Droga Mati, powidła znów zrobione, tak jak w zeszłym roku, tym razem pasteryzowałam, choć w zeszłym roku żaden słoik mi się nie popsuł. Są pyszne i zrobię jeszcze jedną porcję. pozdrawiam...
Dziękuję za przepis, jest rewelacyjny. Dwa razy juz robiłam według niego powidła i jestem bardzo zadowolona. Nic się nie przypala, nie pryska, nie trzeba stać tyle godzin przy piecu. Trochę się bałam, że będzie czuć w nich ocet, ale niepotrzebnie, bo są pyszne, nie wyczuwa się octu, mają piękny kolor. Wczoraj zrobiłam drugą partię powideł, musiałam trochę dłużej mieszać (50 min.)żeby były gęste. Polecam ten przepis koleżankom i znajomym.
Nie miał kto przemieszać więc nie wiem dlaczego. Zaczęłam mieszać dopiero po 3-ech godzinach. Wyszło mi 5 słoiczków po koncentracie i 2 samego syropu. Powidła są super, syrop jeszcze lepszy. Może moje śliwki były nie za bardzo. Nie wiem sama. Moja córcia już wymyśliła, że powidła będziemy jeść na tostach oglądając dobranockę :D. Na razie nie chciała smakować. Dopiero oswaja się ze smakiem śliwek :).
Sabia gotując 3 godz powidła są też rzadkie , ale dopiero mieszając ok. pół godz. intensywniej parują i mieszamy tak długo aż będą miały odpowiednią konsystencję, a przypalony garnek no nie wiem może jednak ktoś przemieszał śliwki jest rzeczą nie możliwą aby się przypaliy same. Spróbuj wsypać do garnka proszku do prania i niech się na wolnym ogniu trochę pogotuje, powinno pomóc.

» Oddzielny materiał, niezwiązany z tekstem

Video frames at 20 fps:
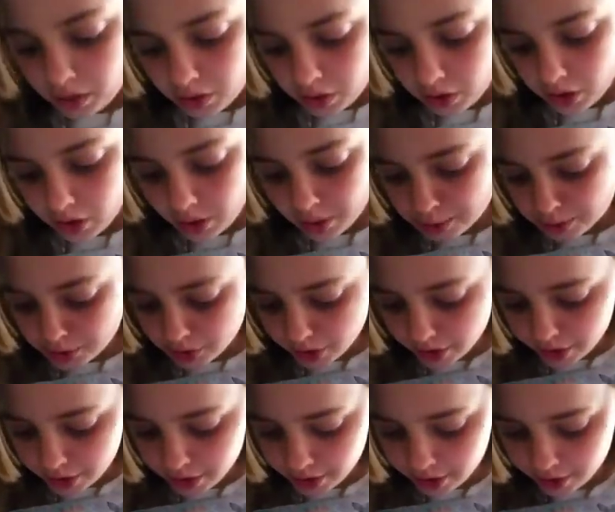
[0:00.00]
Oh, I'm
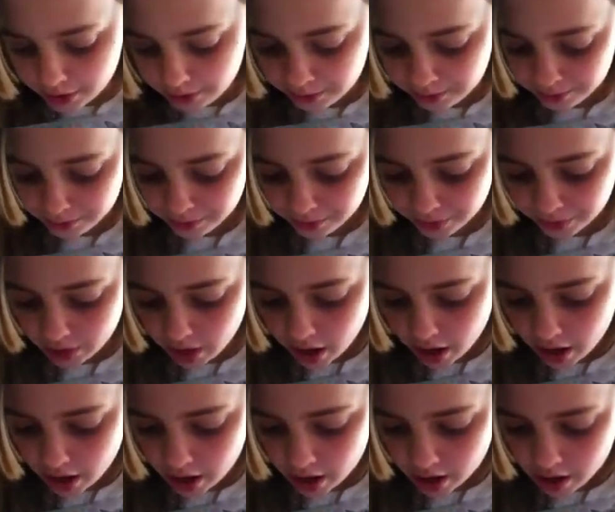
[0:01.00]
sorry.
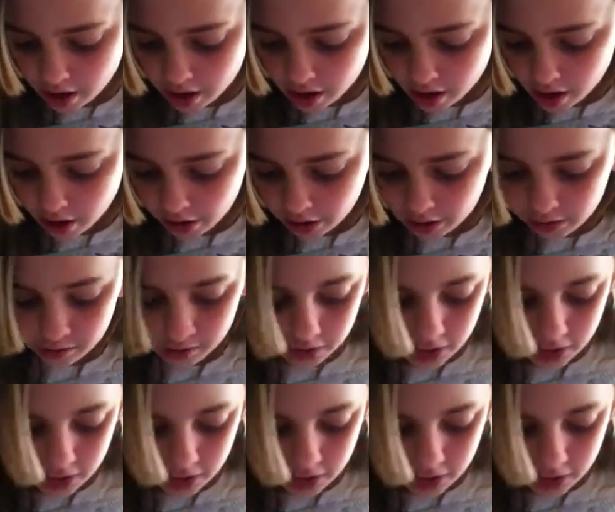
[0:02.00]
I'll leave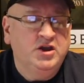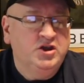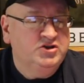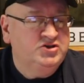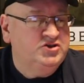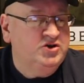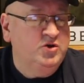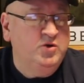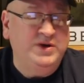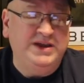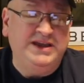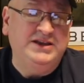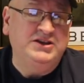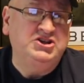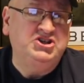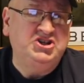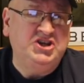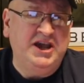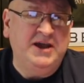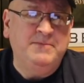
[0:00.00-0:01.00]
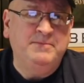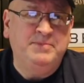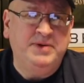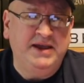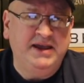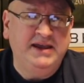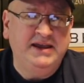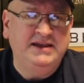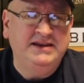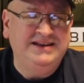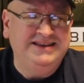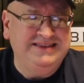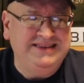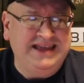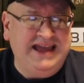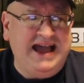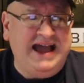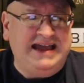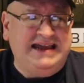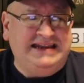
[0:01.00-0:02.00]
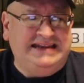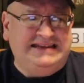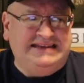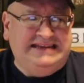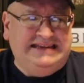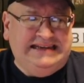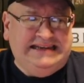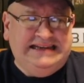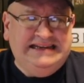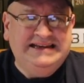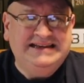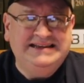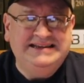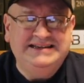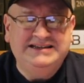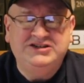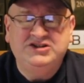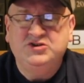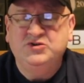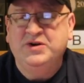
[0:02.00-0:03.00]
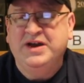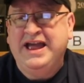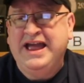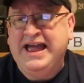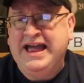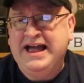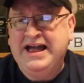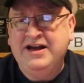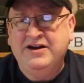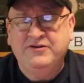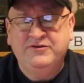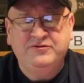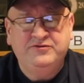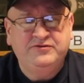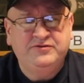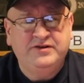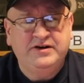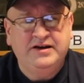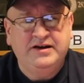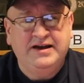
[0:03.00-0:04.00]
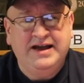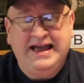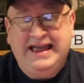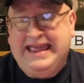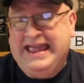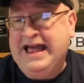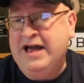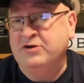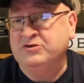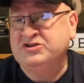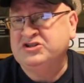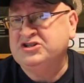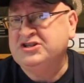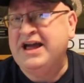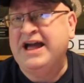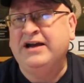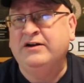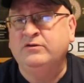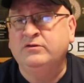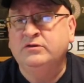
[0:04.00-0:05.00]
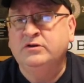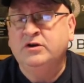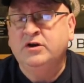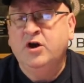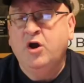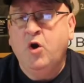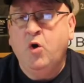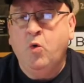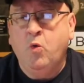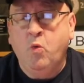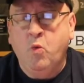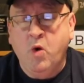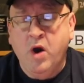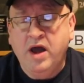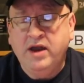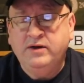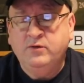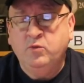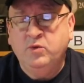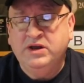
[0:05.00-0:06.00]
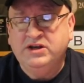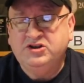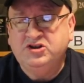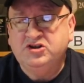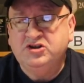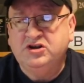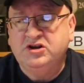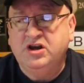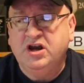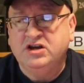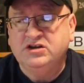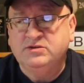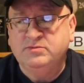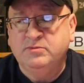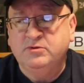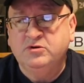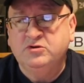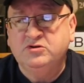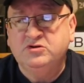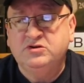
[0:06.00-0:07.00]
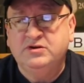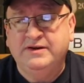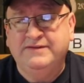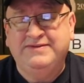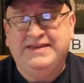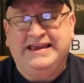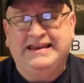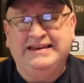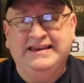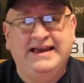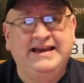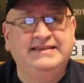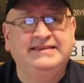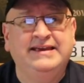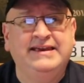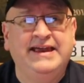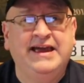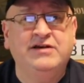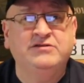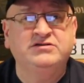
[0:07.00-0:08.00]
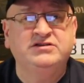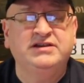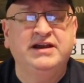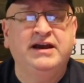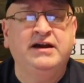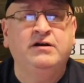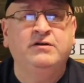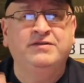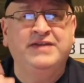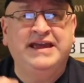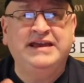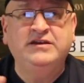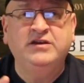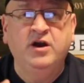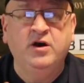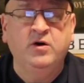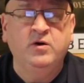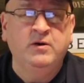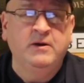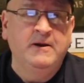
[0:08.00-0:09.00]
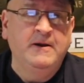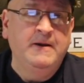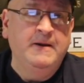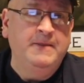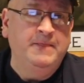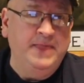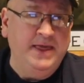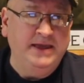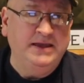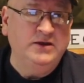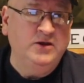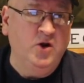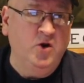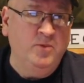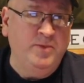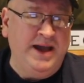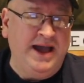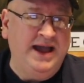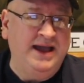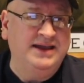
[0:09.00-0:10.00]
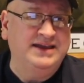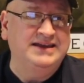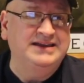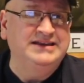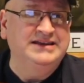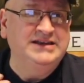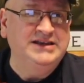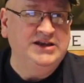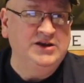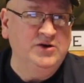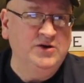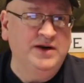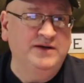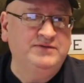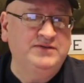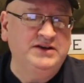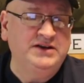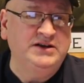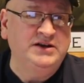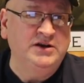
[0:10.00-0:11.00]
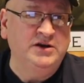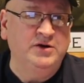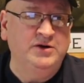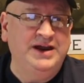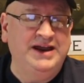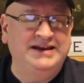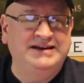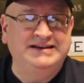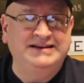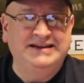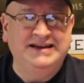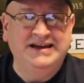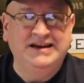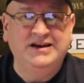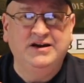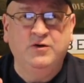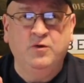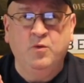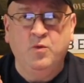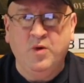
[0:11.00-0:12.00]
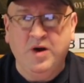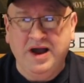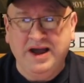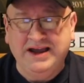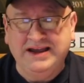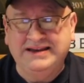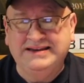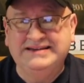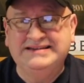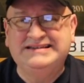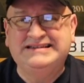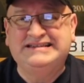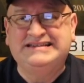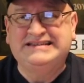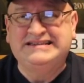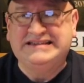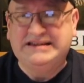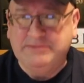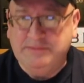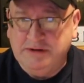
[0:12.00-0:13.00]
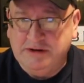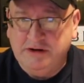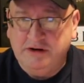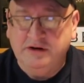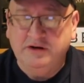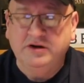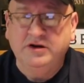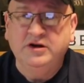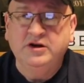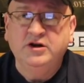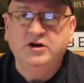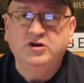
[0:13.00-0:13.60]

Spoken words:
So in Champagne, the idea is to have a house style, one which customers, if they like that house style, they know they can go back year after year and get a wine similar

U mnie pryskało a garnek się nieźle przypalił. Po 4-rech godzinach gotowania wciąż było rzadkie. W końcu przecedziłam i uzyskałam jeszcze ok 0,5 litra syropu śliwkowego. Powidła pyszne ale szkoda mi garnka. Czy jest jakiś skuteczny i niezbyt pracochłonny sposób żeby go wyczyścić? Nie wiem dlaczego mi tak wyszło skoro wszystkim tak pięknie się gotuje. Syrop śliwkowy wykorzystam do mięs i na pewno coś jeszcze wymyślę także na pewno się nie zmarnuje :).
Super Izuś , najważniejsze jest chyba w tym wszystkim tłumaczenie że wszyscy mają zakaz dotykania garnka pa.
Wczoraj odwaliłam pierwszą porcję, tak, żeby spróbować, co wyjdzie. Najlepszy z Młodym dostali zakaz zbliżania się do gara i dłubania w nim. Wyszło rewelacyjnie, nic sie nie przypaliło, nic nie pryskało, mieszałam tylko 15 minut, kolor piękny. Lecę po śliwki i robię dalsze. Dzięki- Iza
Criesen - Rafibasha ma racje ";P " to buźka z języczkiem, a nie żadne przekleństwo, jeżeli to miałaś/eś na myśli. Aż mi się niemiło zrobiło :(.